# Assigned task
Set down each record that follows exactly. Drop the images.

** Opening Data in this exercise block **

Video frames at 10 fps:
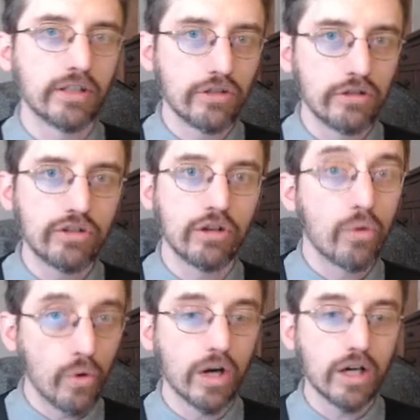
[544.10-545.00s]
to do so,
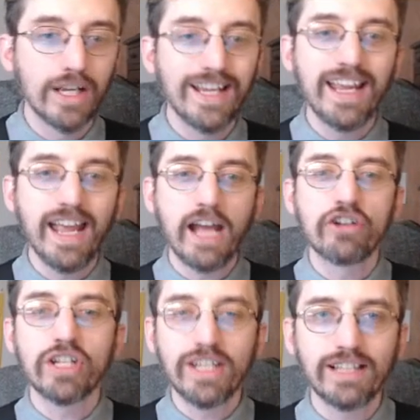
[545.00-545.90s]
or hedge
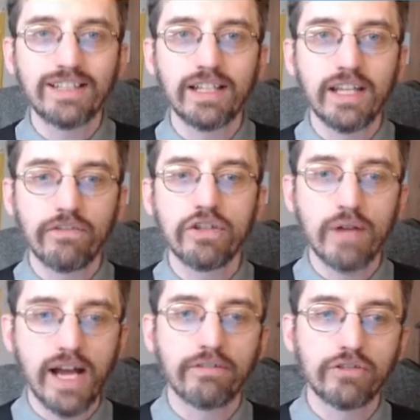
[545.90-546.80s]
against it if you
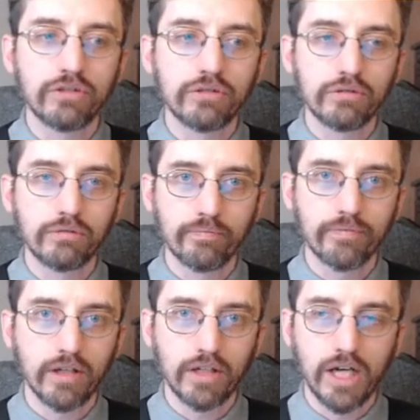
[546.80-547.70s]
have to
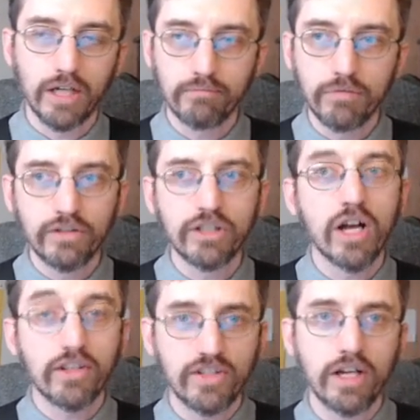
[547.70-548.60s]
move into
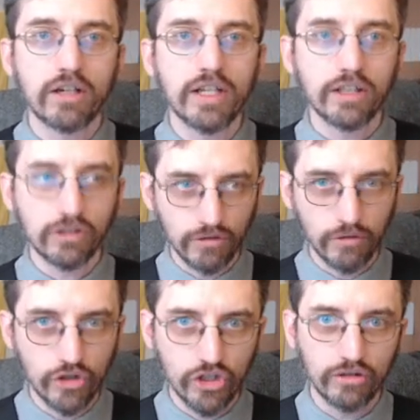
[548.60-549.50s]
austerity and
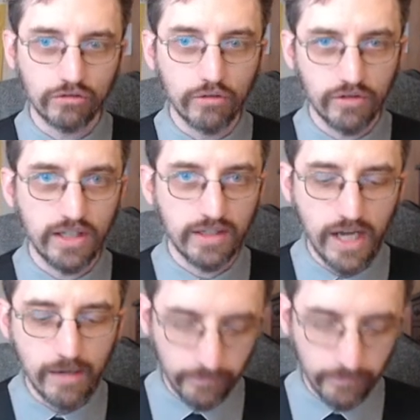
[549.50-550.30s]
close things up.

** Closing Data in this exercise block **

# Response
Video frames at 10 fps:
[544.10-545.00s]
to do so,
[545.00-545.90s]
or hedge
[545.90-546.80s]
against it if you
[546.80-547.70s]
have to
[547.70-548.60s]
move into
[548.60-549.50s]
austerity and
[549.50-550.30s]
close things up.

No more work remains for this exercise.